Par Kamel Eddine Ben Henia *

Le Parti destourien libre (PDL), parti inconnu il y a trois ans, est né de la débâcle politique des apprentis politiciens se proclamant d’une révolution qui ne dit que son nom. Indésirable pour certains, fui et évité par d’autres ex-Rcdistes, qui tentent de se faire oublier, car ils portent encore les stigmates de l’échec de l’ancien régime, lourde responsabilité de l’histoire d’une Tunisie blessée, et qui préfèrent se mettre à l’abri le temps qui reste, loin d’un parti proscrit, issu d’ailleurs de leurs propres rangs et partageant leurs convictions; et ce, en se diluant dans la mosaïque politique, certains préférant même épouser des causes qu’ils avaient farouchement combattues pendant les années de braises qu’ils n’ont cessé de raviver.

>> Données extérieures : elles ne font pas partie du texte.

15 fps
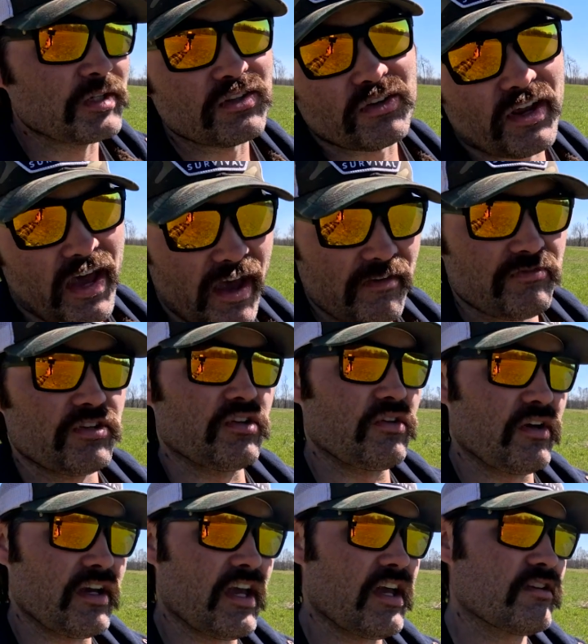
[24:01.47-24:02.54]
mean, you don't have
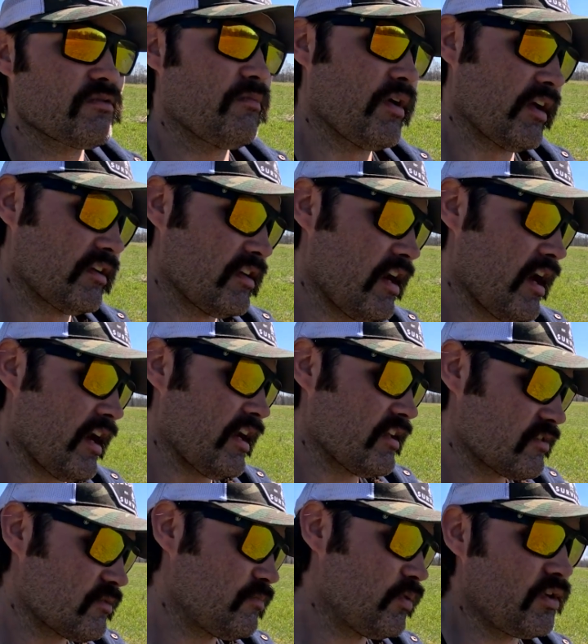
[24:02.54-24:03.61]
to, I guess, but uh,
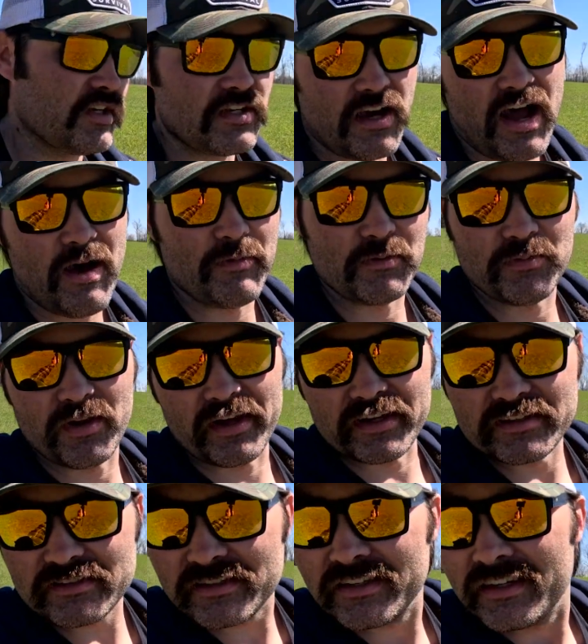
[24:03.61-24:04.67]
it's pretty
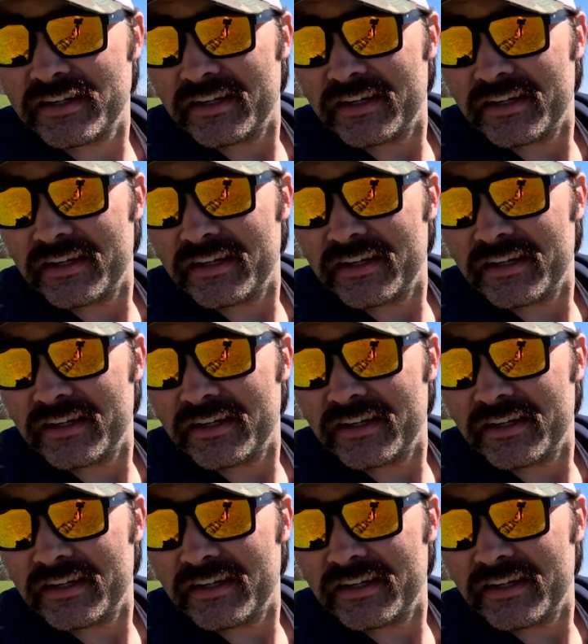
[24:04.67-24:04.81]
commonplace.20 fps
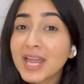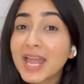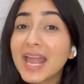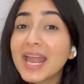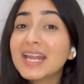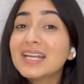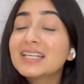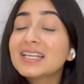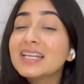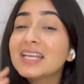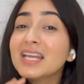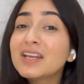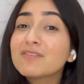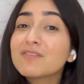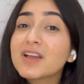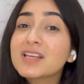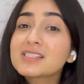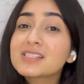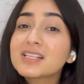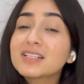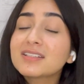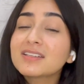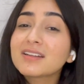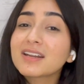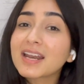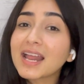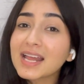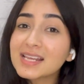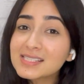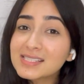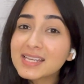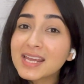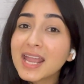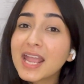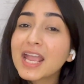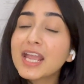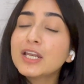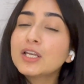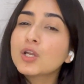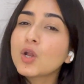It reinvested the rest
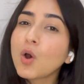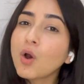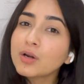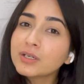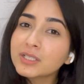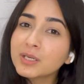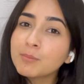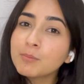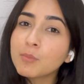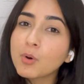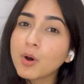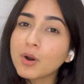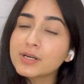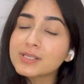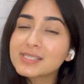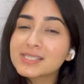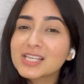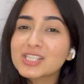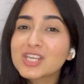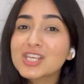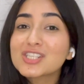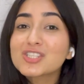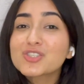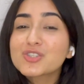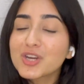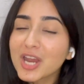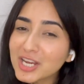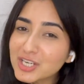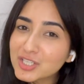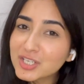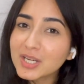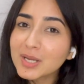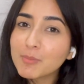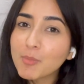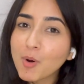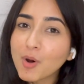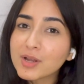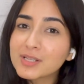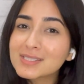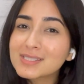in long-term bonds such as treasury
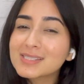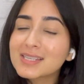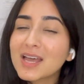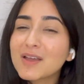bonds,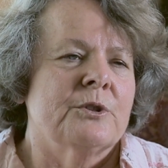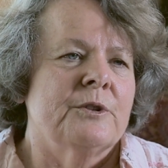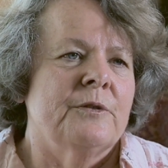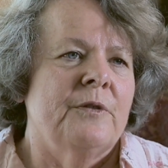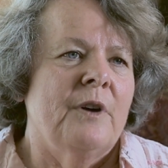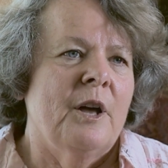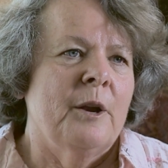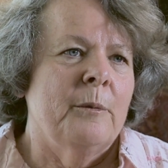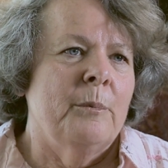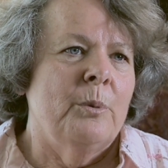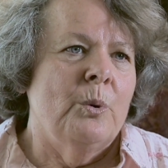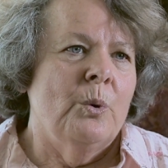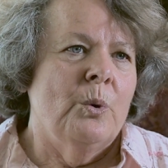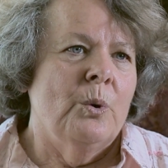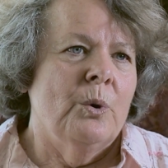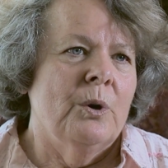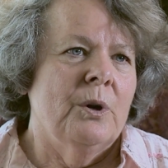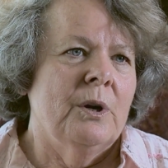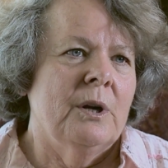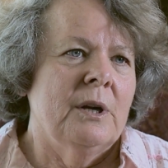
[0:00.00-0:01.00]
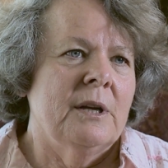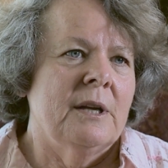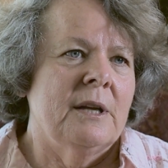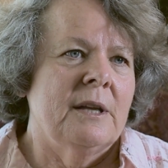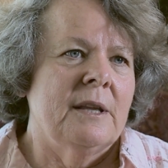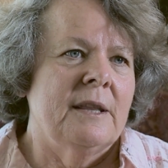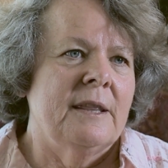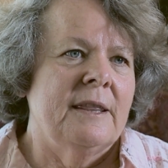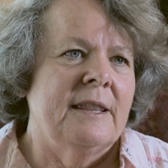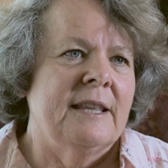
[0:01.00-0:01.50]

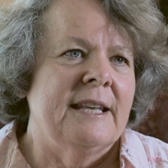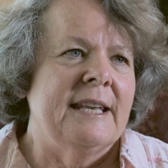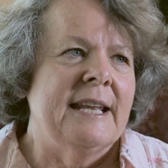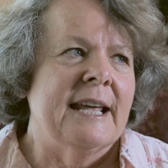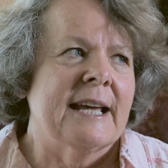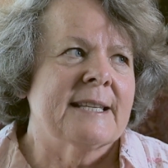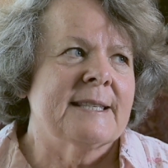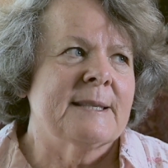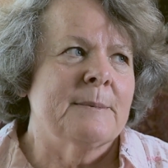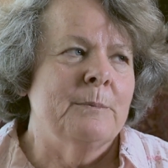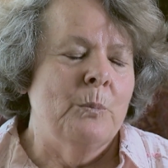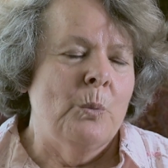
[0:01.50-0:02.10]
Tavanaiepour the next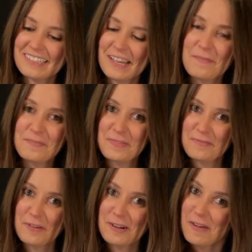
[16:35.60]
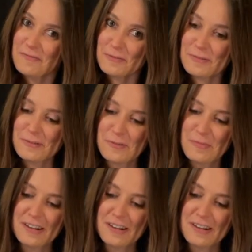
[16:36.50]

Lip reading: Okay, very comfortable little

Gare à la tentation du révisionnisme !

Il y a, en revanche, d’anciens Rcdistes fidèles à leur appartenance passée, qui se sont regroupés au sein du PDL. Ils rejettent la révolution de 2011, ce qui est leur droit, et ambitionnent de reconquérir le pouvoir par la voie démocratique, qu’ils préserveront, ensuite, par la même voie, du moins selon leurs déclarations, ce qui est un pari hasardeux, difficile à tenir, quand on adopte le révisionnisme comme démarche politique.

Abir Moussi, la présidente du PDL, aussi dynamique et charismatique soit elle, se pose en leader tant espéré par les Tunisiens dans ce désert politique qui prévaut actuellement, mais elle ne semble pas mesurer la gravité de la situation générale dans le pays, qu’on ne peut pas attribuer seulement à l’échec des gouvernements successifs d’après la révolution de 2011, car les Tunisiens paient encore les conséquences des années d’oppression, de négligence et d’oubli, qui ont mis à jour, après 2011, les difficultés d’une société précarisée, qui s’est effondrée rapidement face à la première épreuve de son histoire moderne. Il y a eu des erreurs à tous les niveaux, et à la place de Mme Moussi, je prendrais garde de ne pas sauter dans l’inconnu, à moins qu’elle dispose d’une stratégie et d’un agenda politiques pouvant sortir le pays de la crise larvée où il se morfond depuis dix ans pour le remettre sur les rails de la croissance et de la prospérité.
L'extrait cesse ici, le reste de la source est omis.